Nicht nur, dass der Eppendorfer Madrigalchor für dieses Konzert in Altona zugegen ist, gab es direkt zu Beginn ein echtes Novum: die Ansagen wurden von den Sängern selbst übernommen, wodurch man in das Programm, jeweils nach den vier Jahreszeiten geordnet, eingeführt wird.
So beginnt das Konzert mit dem Frühling, oder eher mit der „Liebe im Frühling“. Das erste Stück „Belle qui tiens ma vie“ von Thoinot Arbeau (1519–1595) handelt von der Anbetung eines Jünglings an seine Geliebte. Es folgen Frühlingsgesänge verschiedener Epochen und Sprachen: „Vaghi amorosi augelli“ (Maddalena Casulana), „Schön ist das Fest des Lenzes (Robert Schumann) „O primavera, gioventù de l’anno“ (Claudio Monteverdi). Im fließenden Übergang zum Sommer wird im letzten Lied des Frühlings eine Liebe im Verlauf der Monate beschrieben: „April is my mistress face“ von Thomas Morley (1557–1602).
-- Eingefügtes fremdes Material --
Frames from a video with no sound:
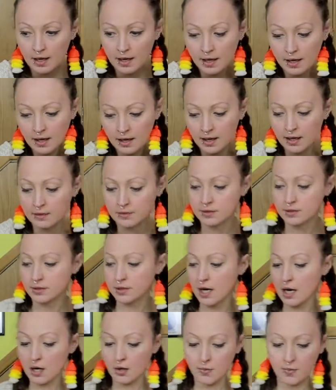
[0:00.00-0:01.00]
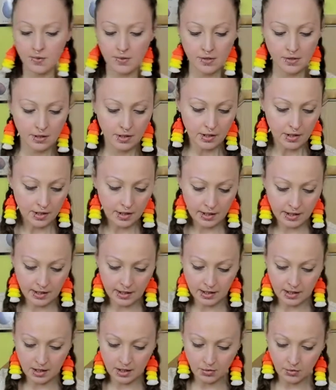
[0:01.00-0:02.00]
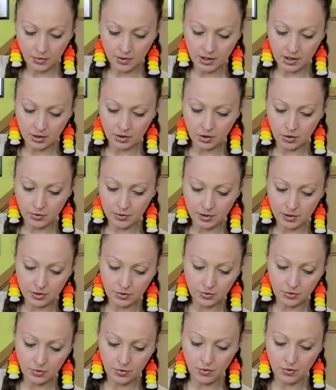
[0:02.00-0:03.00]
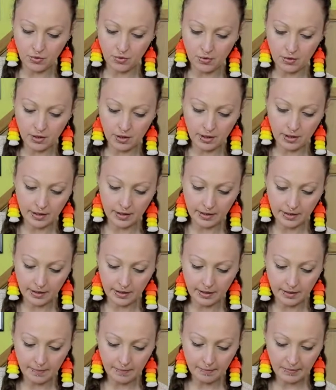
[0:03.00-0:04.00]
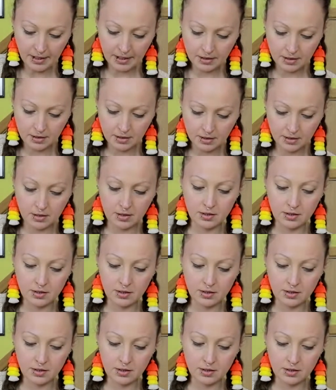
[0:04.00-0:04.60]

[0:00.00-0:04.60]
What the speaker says: and now we are going to mix it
Das nächste Stück hat den Chor vor eine besondere Herausforderung gestellt, wie es in der Ansage heißt. Es wird nämlich auf dänisch gesungen: „I seraillets have“ handelt von einem Garten mit all seinen Eindrücken. Der Chor hat sich keine Schwierigkeit anmerken lassen und den einen Garten genau so souverän zur Geltung kommen lassen, wie den Garten des nächsten Stücks. Diesmal ein Garten der Stille und Vergänglichkeit – die Natur tritt in Hindemiths „Verger“ als Metapher für menschliches Leben auf.
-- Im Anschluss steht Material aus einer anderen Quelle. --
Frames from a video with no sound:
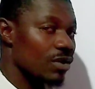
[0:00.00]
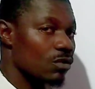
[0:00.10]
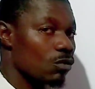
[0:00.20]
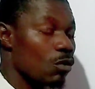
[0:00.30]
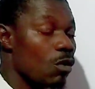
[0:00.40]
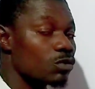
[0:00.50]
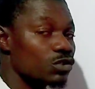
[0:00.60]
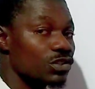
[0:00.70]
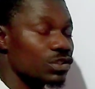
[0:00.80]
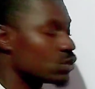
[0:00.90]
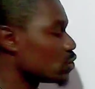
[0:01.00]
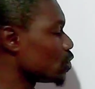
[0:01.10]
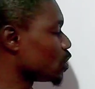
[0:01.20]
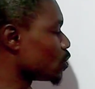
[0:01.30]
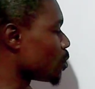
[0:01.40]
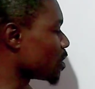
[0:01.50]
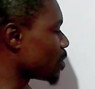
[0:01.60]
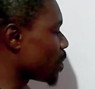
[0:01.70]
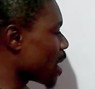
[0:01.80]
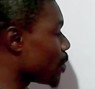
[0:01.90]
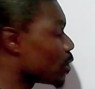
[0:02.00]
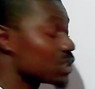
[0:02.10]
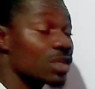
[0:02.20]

what we just need to do is to multiply both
Es folgen die letzten beiden Stücke des Sommers. „Flowers“ von Agnes Zimmermann steckt sowohl Publikum als auch Chor mit seinem schwingenden Rhythmus an, während „As Torrents in Summer“ von Edward Elgar eine Sommerquelle das menschliche Herz allegorisiert, indem der Chor das Anschwellen der Quelle mit der Entwicklung von Tonhöhe und Dynamik hörbar macht.
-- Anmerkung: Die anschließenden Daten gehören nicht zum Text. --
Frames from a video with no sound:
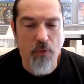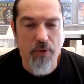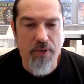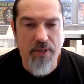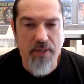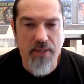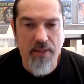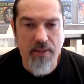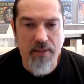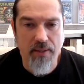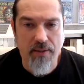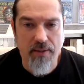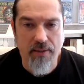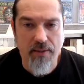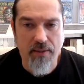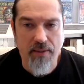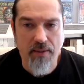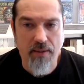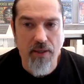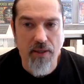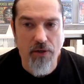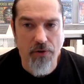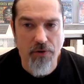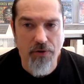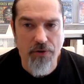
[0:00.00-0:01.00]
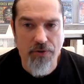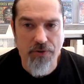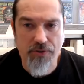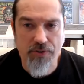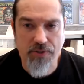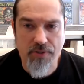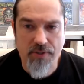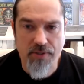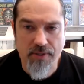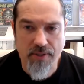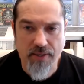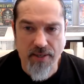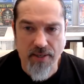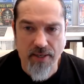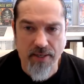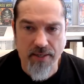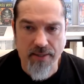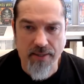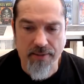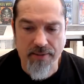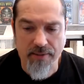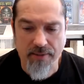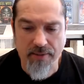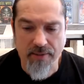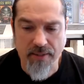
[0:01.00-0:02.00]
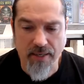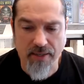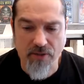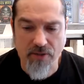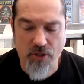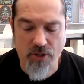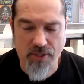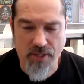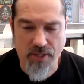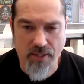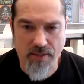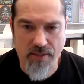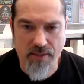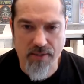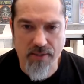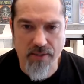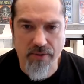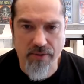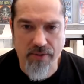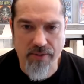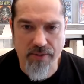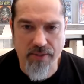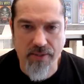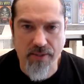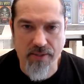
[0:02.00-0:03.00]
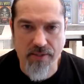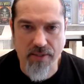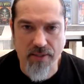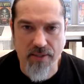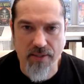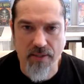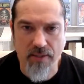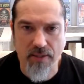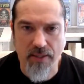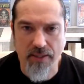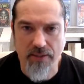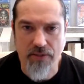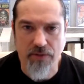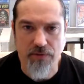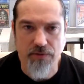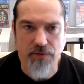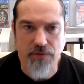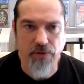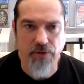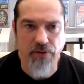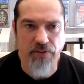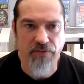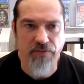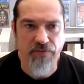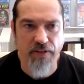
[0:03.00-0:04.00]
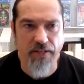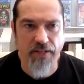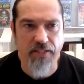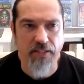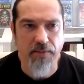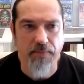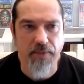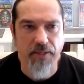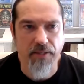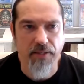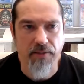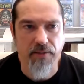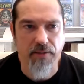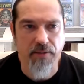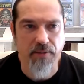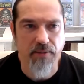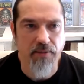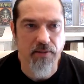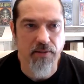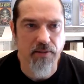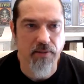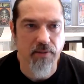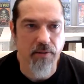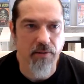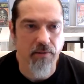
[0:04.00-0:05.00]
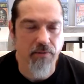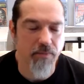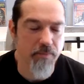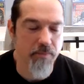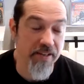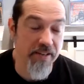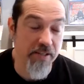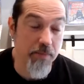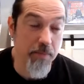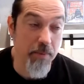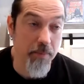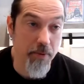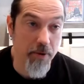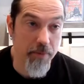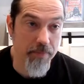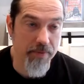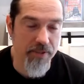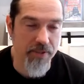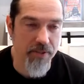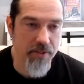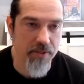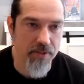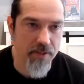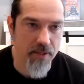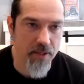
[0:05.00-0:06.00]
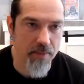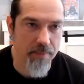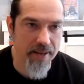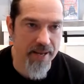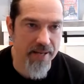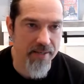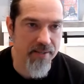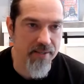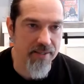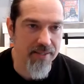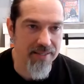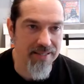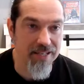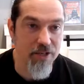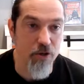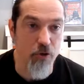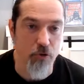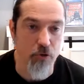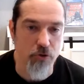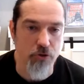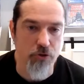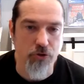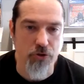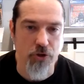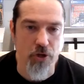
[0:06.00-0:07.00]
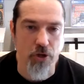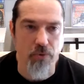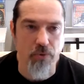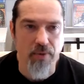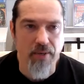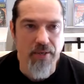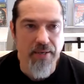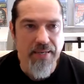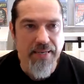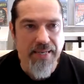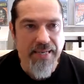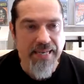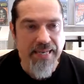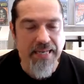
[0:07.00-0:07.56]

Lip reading: 40 years, and I just got serious as a collector for an investment purposes in the past year or so,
Der Herbst wird durch drei Stücke dargestellt, die zunehmend kühler und melancholischer werden. In Bruckners „Herbstkummer“ heißt es in Moll „Der Herbst ist gekommen“, wodurch eine ganz andere Stimmung als noch im Frühling und Sommer erzeugt wird. „Fahr wohl“ von Brahms und „Automne“ von Fauré vertiefen diesen Eindruck noch weiter. Dem gut eingespielten Chor gelingt es zusammen mit dunklen Klavierklängen die kühlere Stimmung zu entwickeln.
Spürbar kühler wird es schließlich als der Winter Einzug hält. Mit drei Kompositionen von Ola Gjeilo (*1978) gelingt es dem Chor im Juli tatsächlich kühlere Temperaturen herbeizusingen. „Ave generosa“ und „Days of beauty“ sind von strahlenden und gleichzeitig kühlen Klängen geprägt. „The Rose“ handelt von einer Rose, die die Welt in Brand setzt, was durch die Moll-Klänge auch hörbar wird.
Am Ende der Reise durch die Jahreszeiten ist das Publikum begeistert, der Applaus lässt nicht nach und der Chor antwortet mit einer Zugabe: „My letter to the world“ von Toby Young bildet das eindrucksvolle Finale. Somit wird der Abend nicht mit der zwar willkommenen aber winterlichen Abkühlung, sondern mit strahlenden Klängen und einer hoffnungsvollen Sicht auf die Welt abgerundet: „There is another sky“.